Here’s how it works. If your car runs on petrol, diesel or even biofuel, every time you start the engine it produces carbon dioxide, or CO2, from the exhaust pipe. Every litre of fuel you burn emits CO2 into the atmosphere.
CO2 is a major factor to the “greenhouse effect”, trapping the sun’s energy in an atmospheric bubble and contributing to climate change.
Hybrid Electric Vehicles use an electric motor at assist during driving, which means the petrol engine uses less fuel and therefore emits less CO2 into the air.
Worldwide, passenger cars produced roughly three billion metric tonnes of CO2 in 2020, so carmakers are keenly aware that they need to innovate to reverse this trend by producing vehicles that emit less CO2.
Many brands are embracing hybrid technology, but Toyota was one of the pioneers in this way of thinking.

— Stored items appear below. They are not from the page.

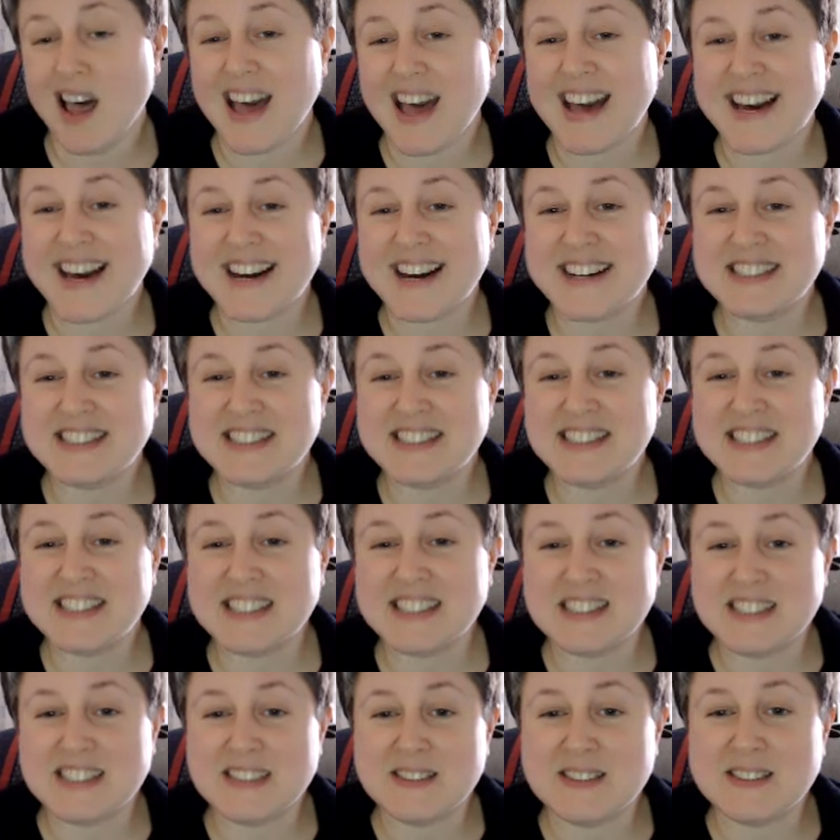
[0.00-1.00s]
and
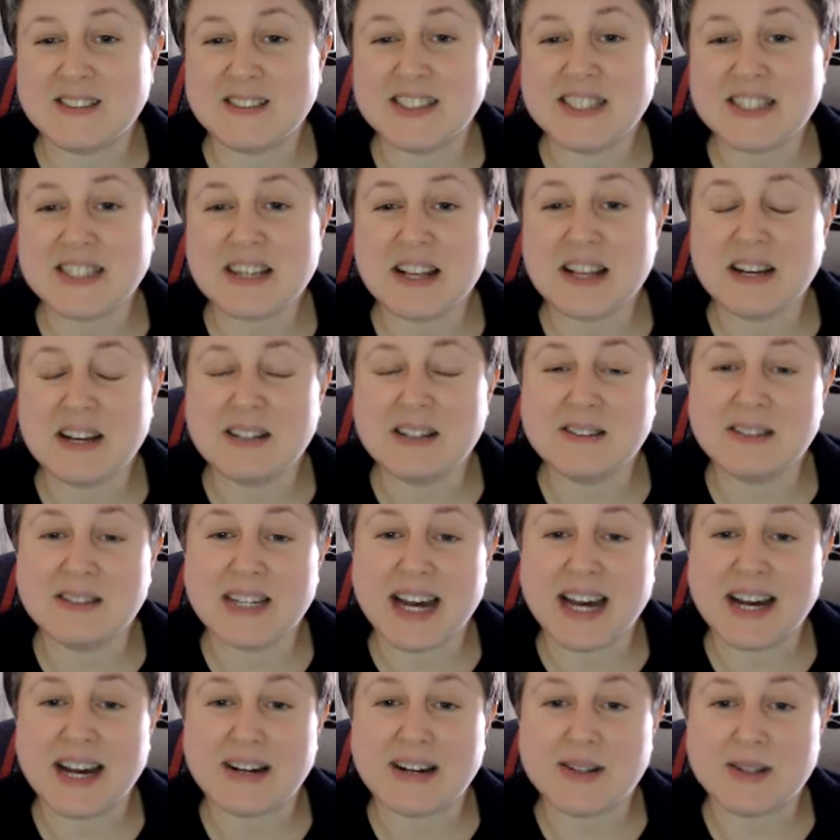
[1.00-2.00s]
to slow
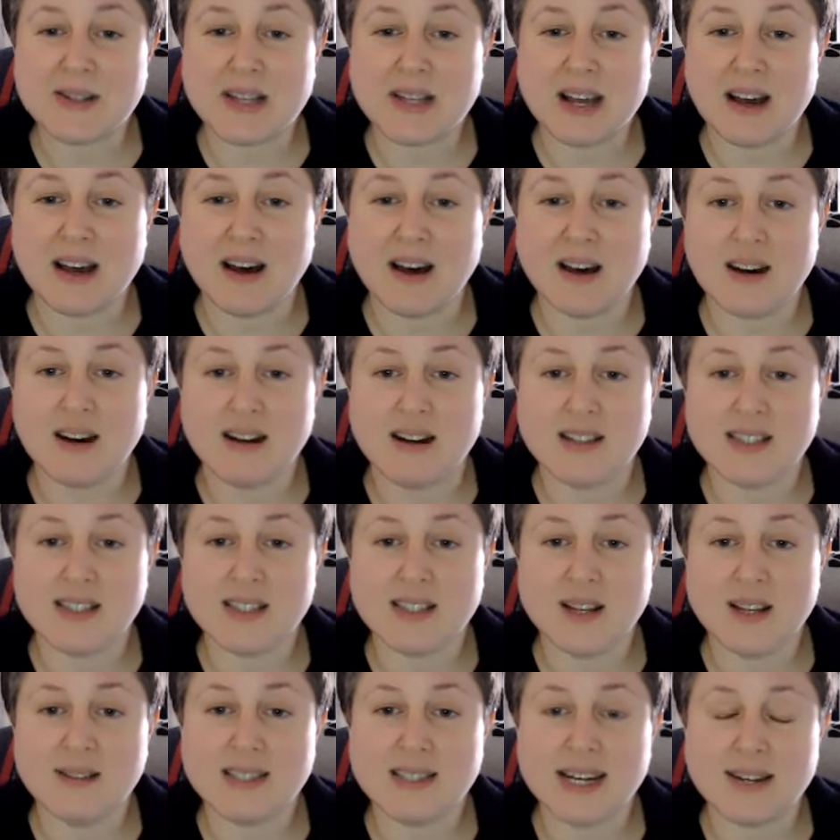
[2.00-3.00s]
down
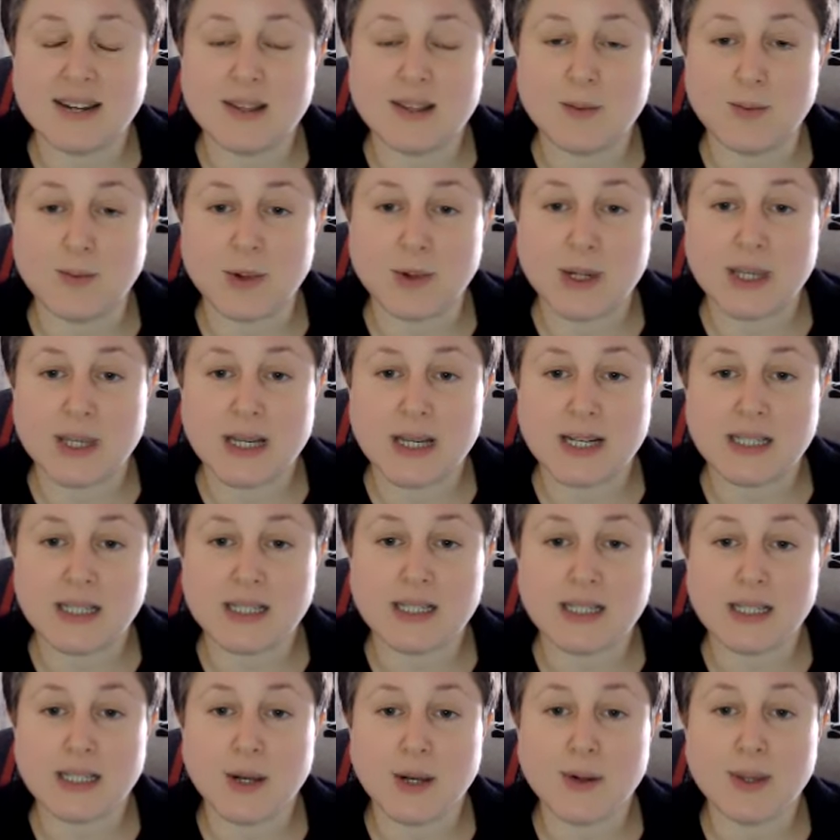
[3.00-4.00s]
the breathing
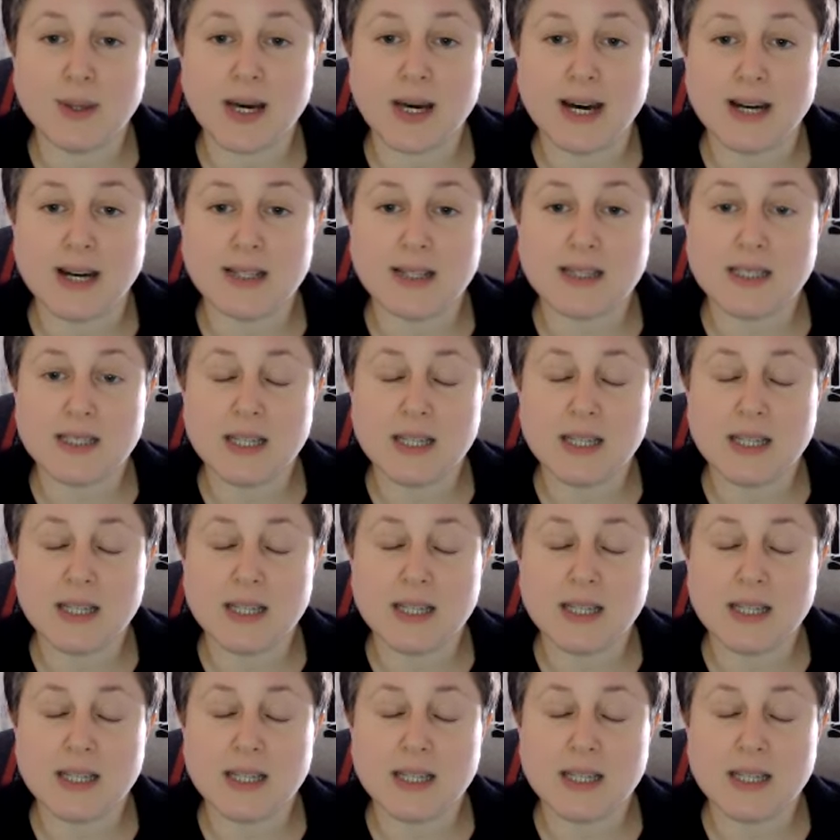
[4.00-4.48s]
so that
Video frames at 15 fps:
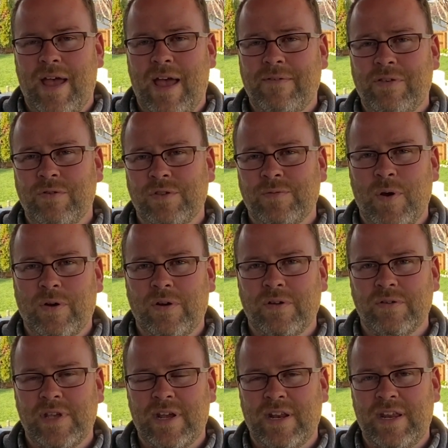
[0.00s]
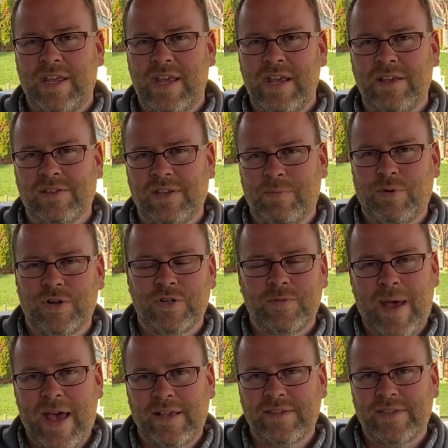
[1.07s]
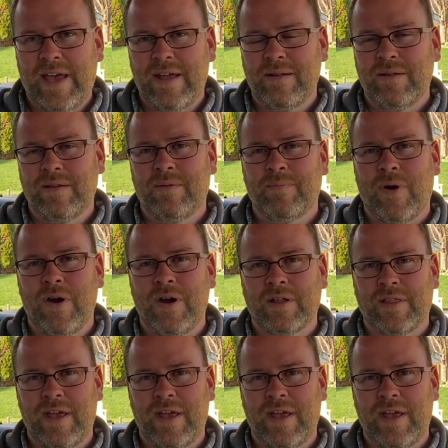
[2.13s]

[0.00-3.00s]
I have other smokers that can easily push past that mark,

Since launching its first hybrid in the late-1990s (the Prius), this brand alone has saved 143 million tonnes of CO2, when compared with the emissions that would have been generated by equivalent vehicles powered solely by petrol engines.
Locally, over the last five years, Toyota NZ has reduced CO2 emissions across its fleet by over 14 per cent.
Hybrids save you money at the pump, of course, but they genuinely reduce the amount of air pollution thanks to their exceptionally low carbon emissions. It’s fuel for thought when buying your next car.